The Golden Jubilee is also partnering with other NHS Scotland organisations to develop further elective capacity, capability and workforce skills across Scotland.
C: What examples of technology, such as AI, is the Golden Jubilee Foundation researching?
G: The Golden Jubilee Foundation is at the forefront of innovation in healthcare and is involved in a large number of developments including:
- Launching a robotic lung surgery programme.
- Planning a robotic orthopaedic surgery programme in the near future.
- Developing ‘first in UK’ laboratory services.
- Developing clinical specialty data lakes to enable research.
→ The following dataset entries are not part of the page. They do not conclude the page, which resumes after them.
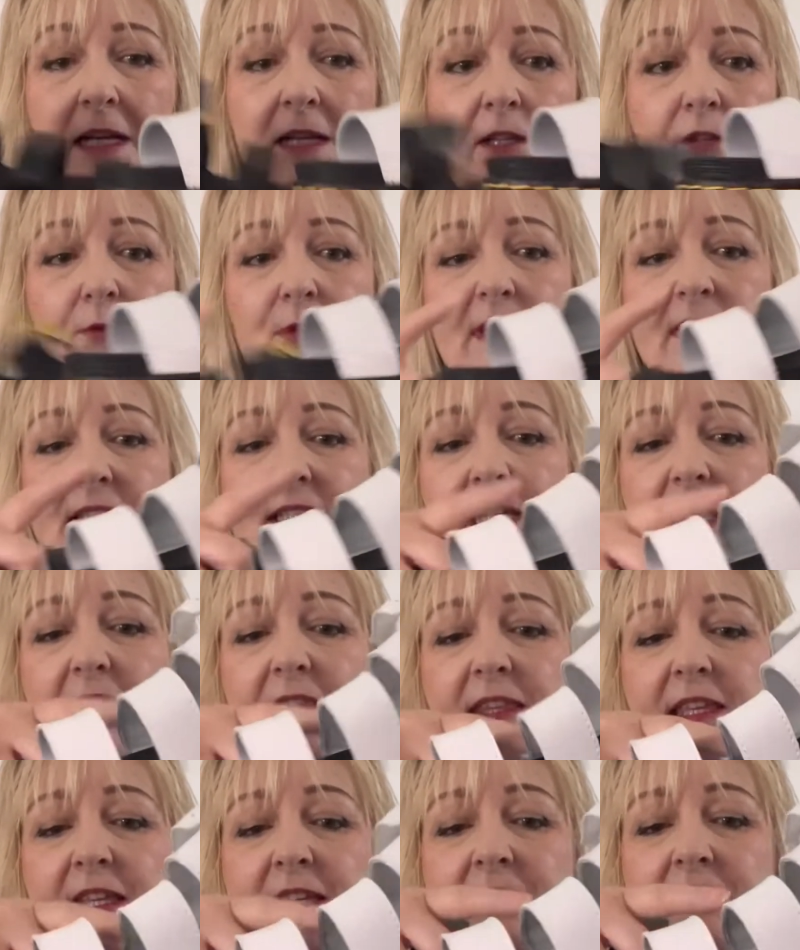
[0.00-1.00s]
You can see
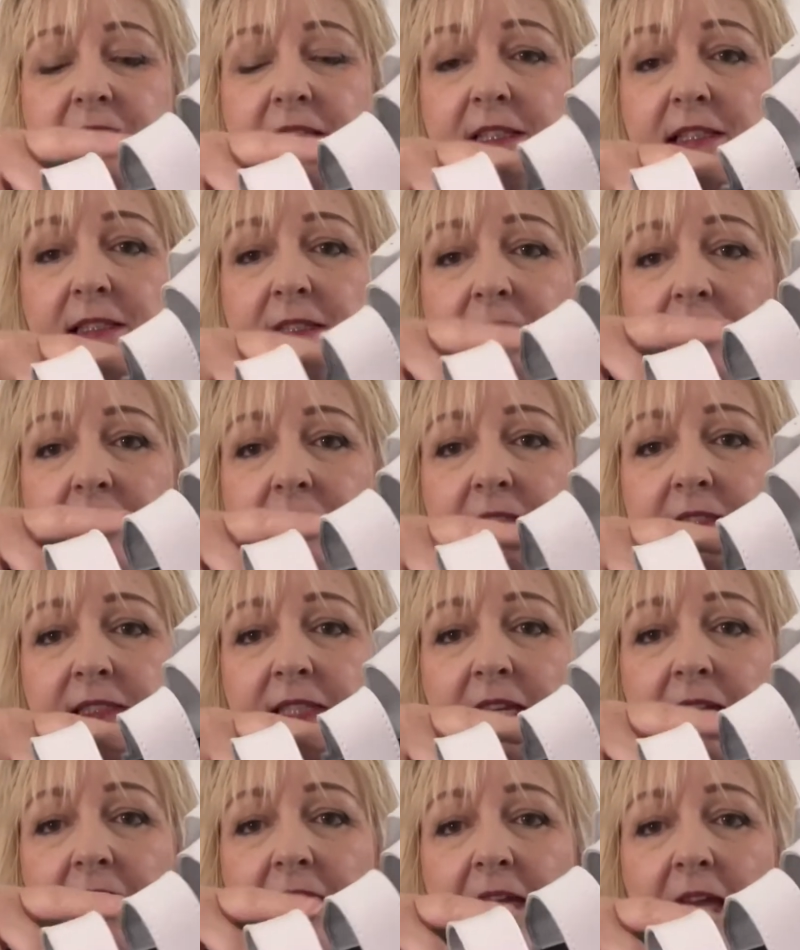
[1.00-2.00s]
these are
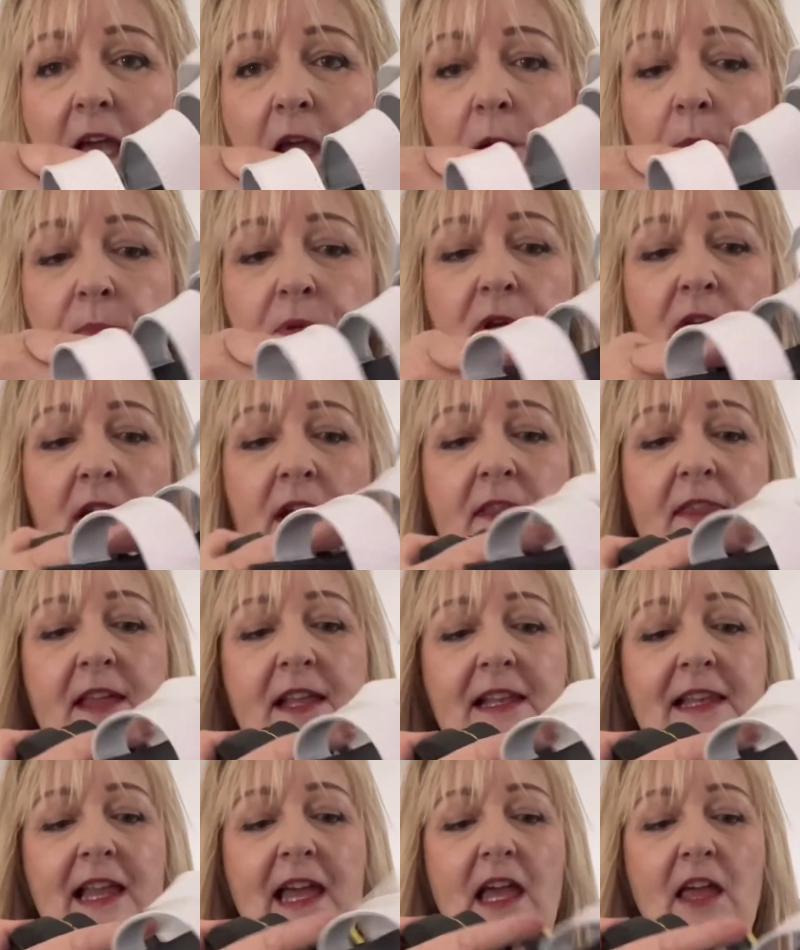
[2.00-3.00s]
staying up, they're
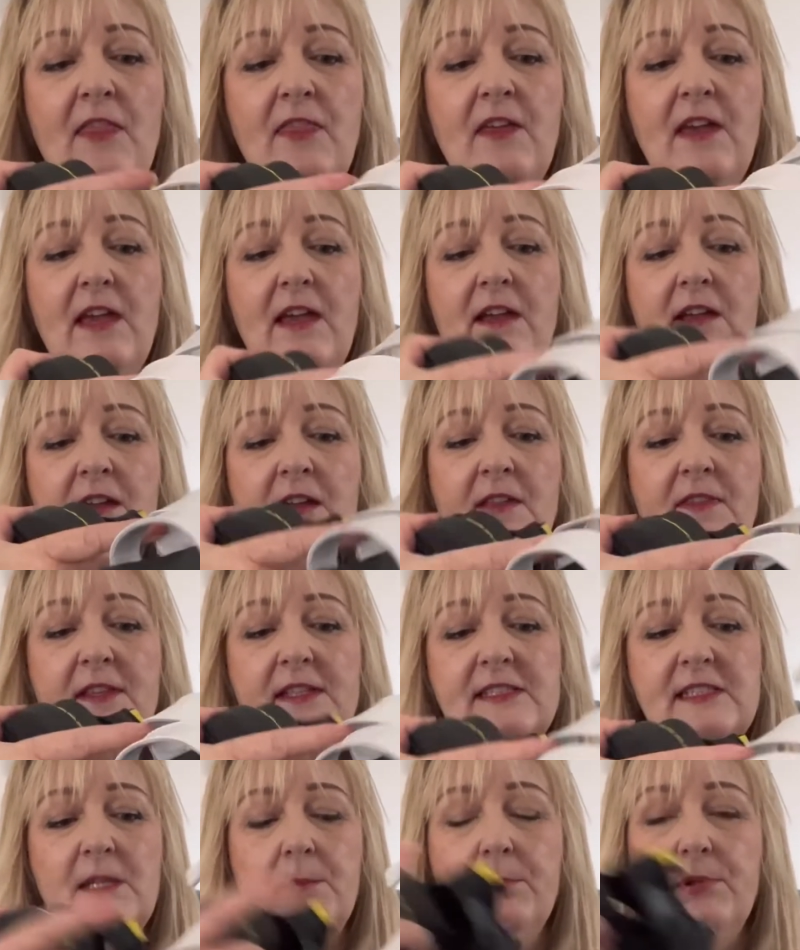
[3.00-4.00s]
leather, they're
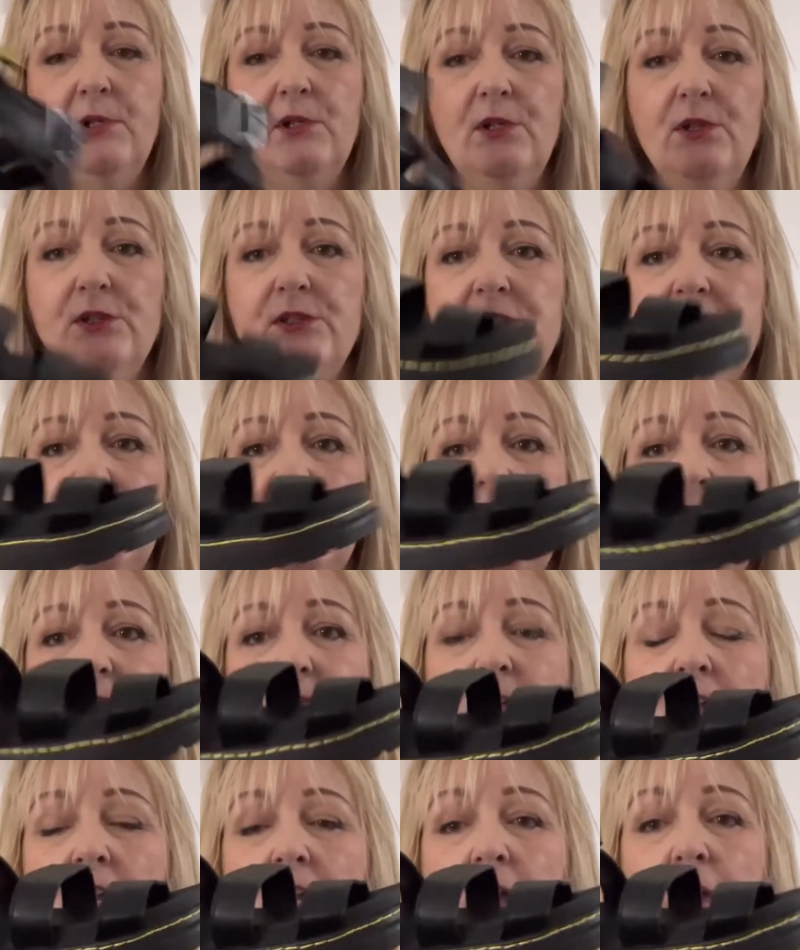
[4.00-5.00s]
supportive,
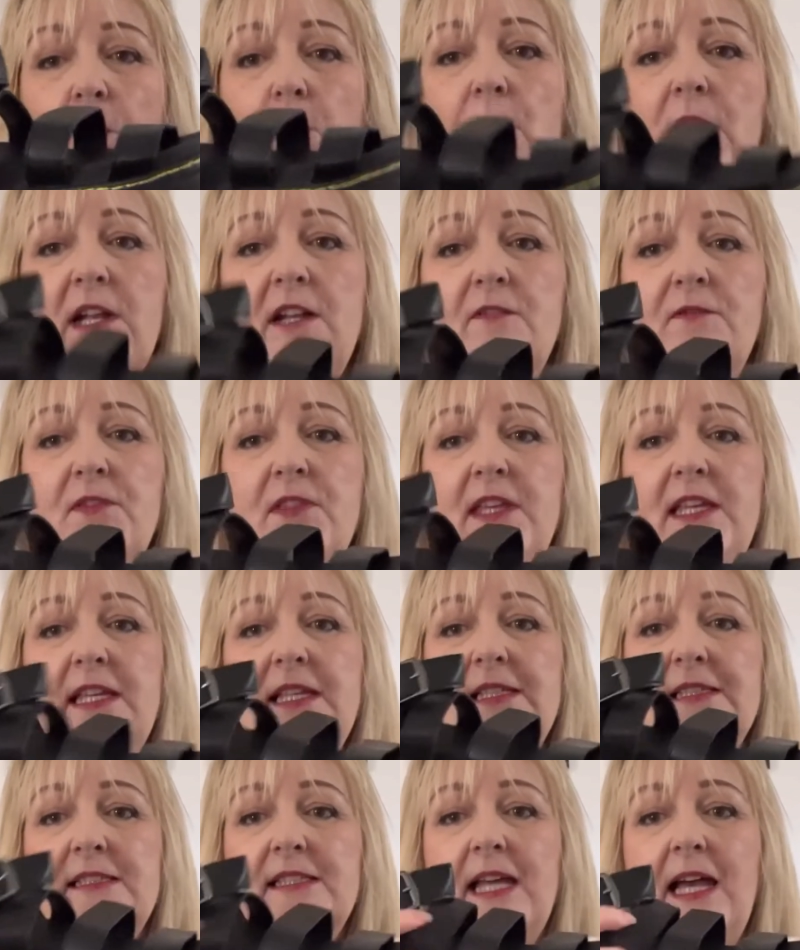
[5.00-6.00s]
whereas
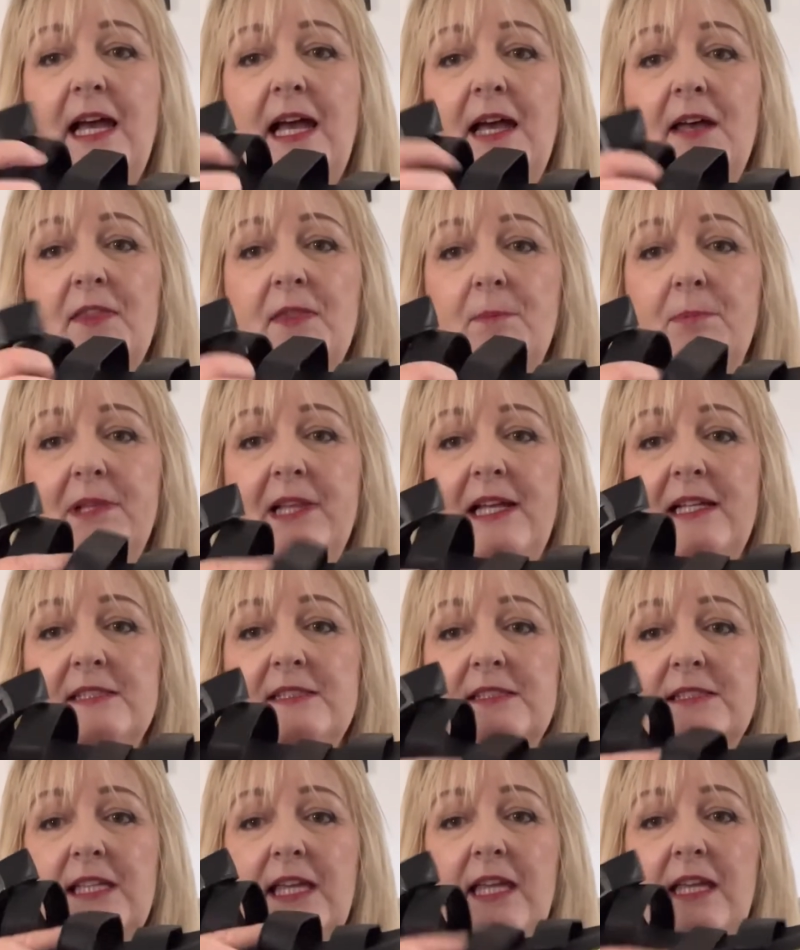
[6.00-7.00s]
these are the
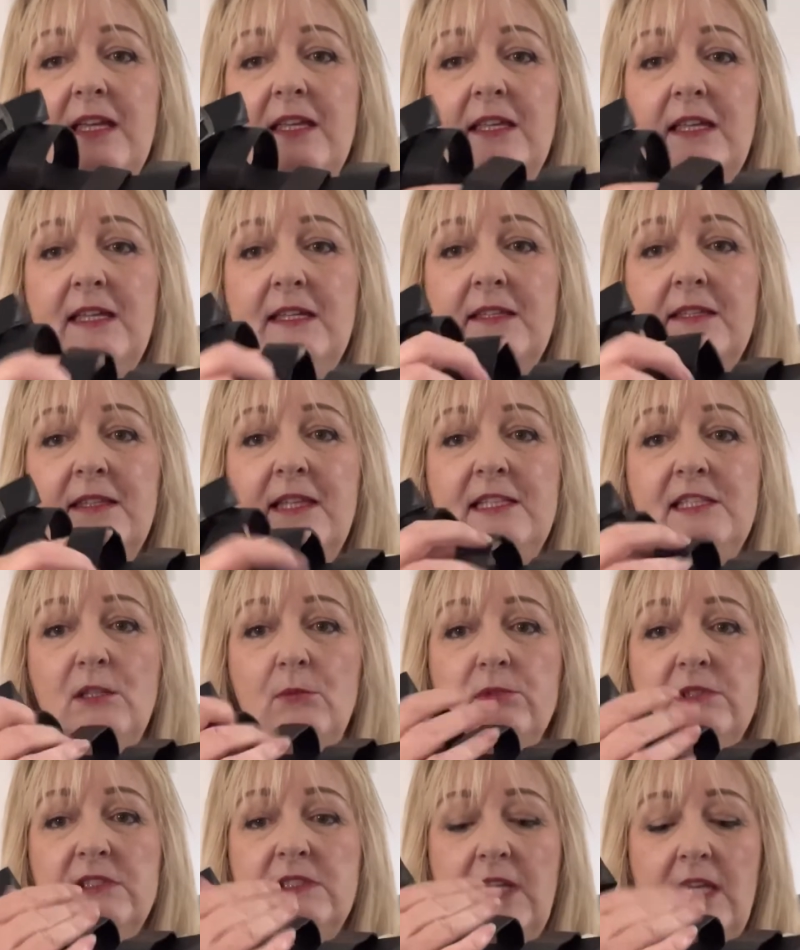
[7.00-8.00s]
plastic. They
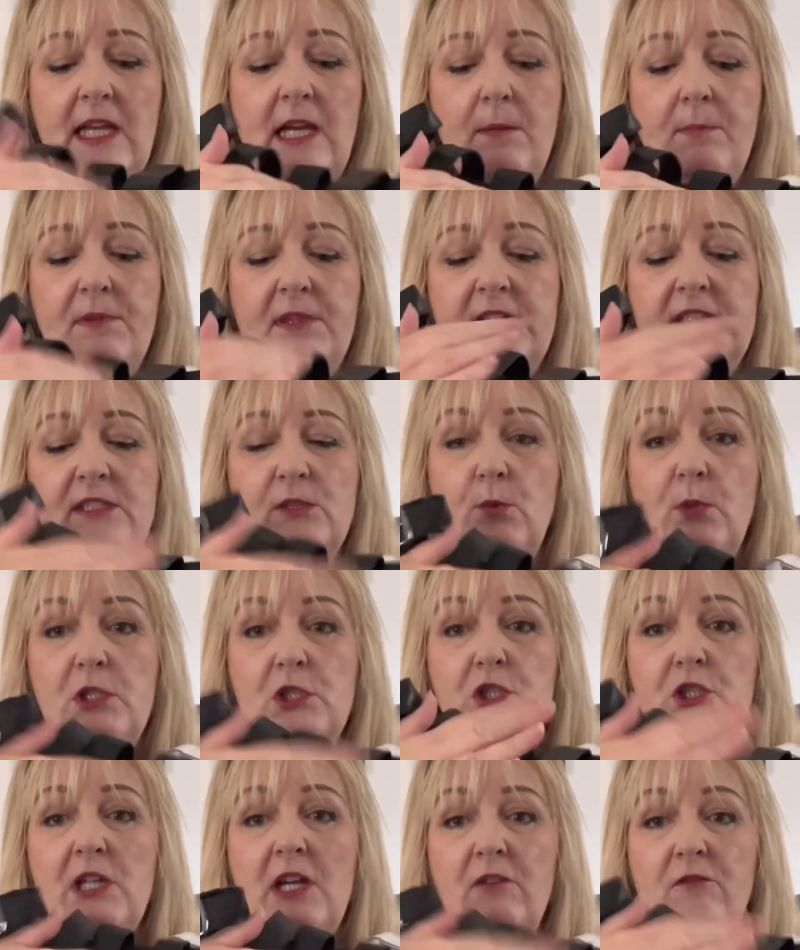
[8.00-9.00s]
don't stay up, they
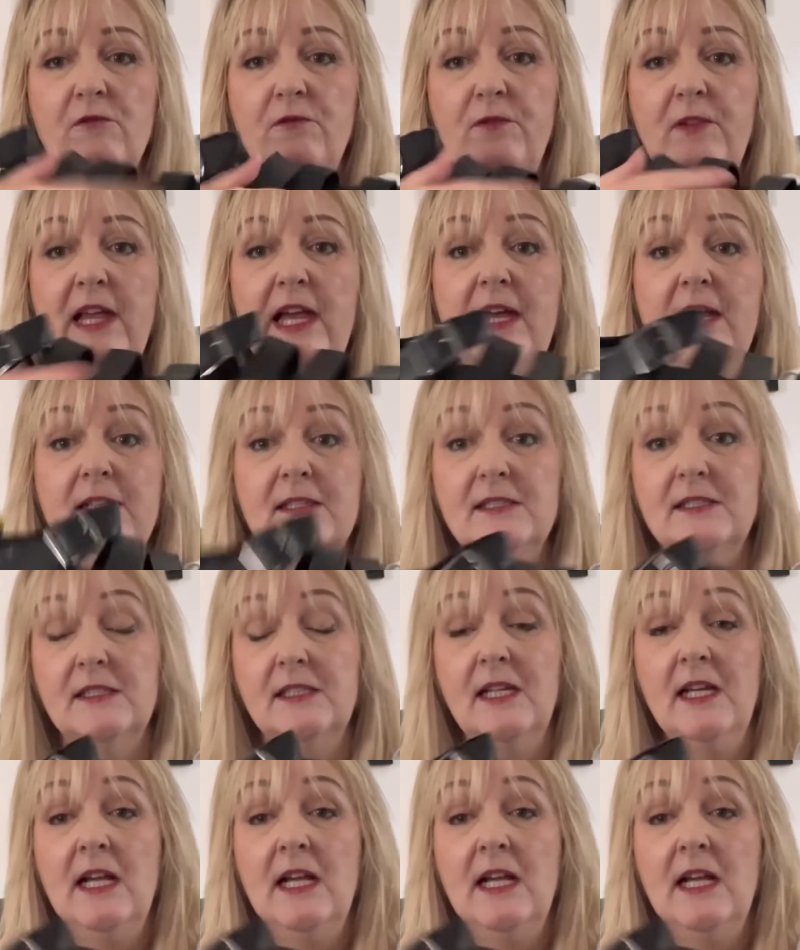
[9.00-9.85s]
squish down flat.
- Using technology to remotely monitor heart failure patients, reducing the need for hospitalisation and potentially saving lives through early intervention.
- Using the Organ Care System to keep donor hearts beating, potentially increasing the number of donor organs available to patients with advanced heart failure.
- Developing a direct referral service for patients experiencing a Non ST elevation myocardial infarction (NSTEMI heart attack), which is where the supply of blood to the heart may be only partially, rather than completely, blocked. This will help treat patients quicker and reduce their length of stay in hospital.
- Using AI approaches to patient monitoring of vital signs, quality improvement, quality dashboards and even placement of patients on waiting lists.
C: What impact will the fourth industrial revolution have on healthcare?
G: The fourth industrial revolution will be transformational for healthcare in Scotland and indeed globally. This journey has already begun for NHS Scotland and is fully supported by the Scottish Government, industry and academia. There will be huge opportunities for the application of the Internet of Things, AI, robotics and beyond for diagnostics, monitoring, care at home and staff/patient education, but the scope is infinite.
The Golden Jubilee is thrilled to be at the heart of Scotland’s innovation at this really exciting time and has the ambition and capability to be a critical player in this landscape.